[Dataset records]
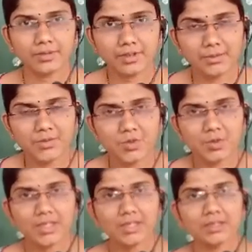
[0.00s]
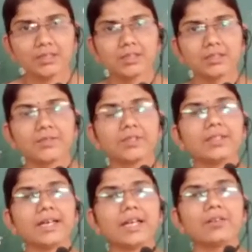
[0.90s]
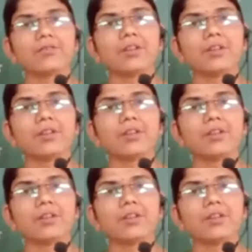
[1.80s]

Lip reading: comes together with the help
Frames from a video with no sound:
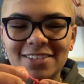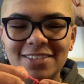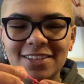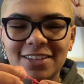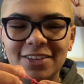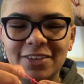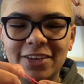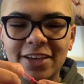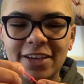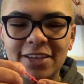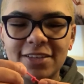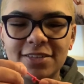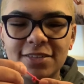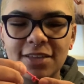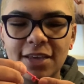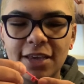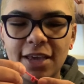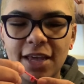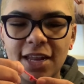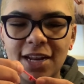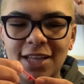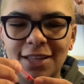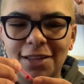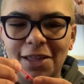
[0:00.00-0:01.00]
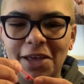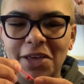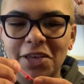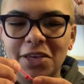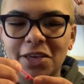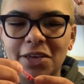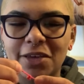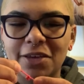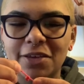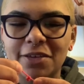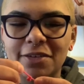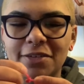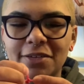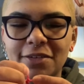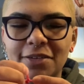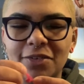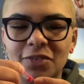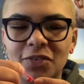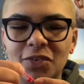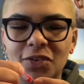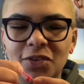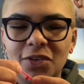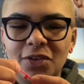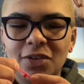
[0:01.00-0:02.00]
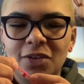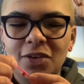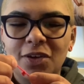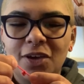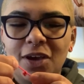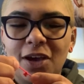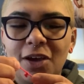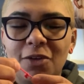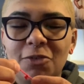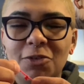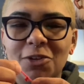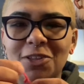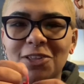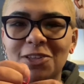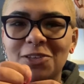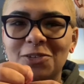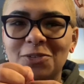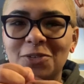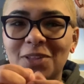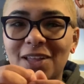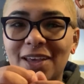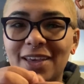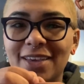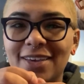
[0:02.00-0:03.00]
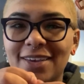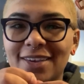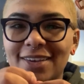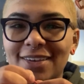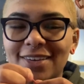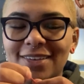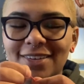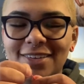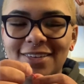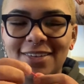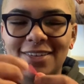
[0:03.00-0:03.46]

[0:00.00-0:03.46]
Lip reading: you guys. I kind of like it. I really do like it.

§ Problem requirements
Every record above must reappear exactly in the answer, minus its pictures.

§ Response
[0.00s]
[0.90s]
[1.80s]

Lip reading: comes together with the help
Frames from a video with no sound:
[0:00.00-0:01.00]
[0:01.00-0:02.00]
[0:02.00-0:03.00]
[0:03.00-0:03.46]

[0:00.00-0:03.46]
Lip reading: you guys. I kind of like it. I really do like it.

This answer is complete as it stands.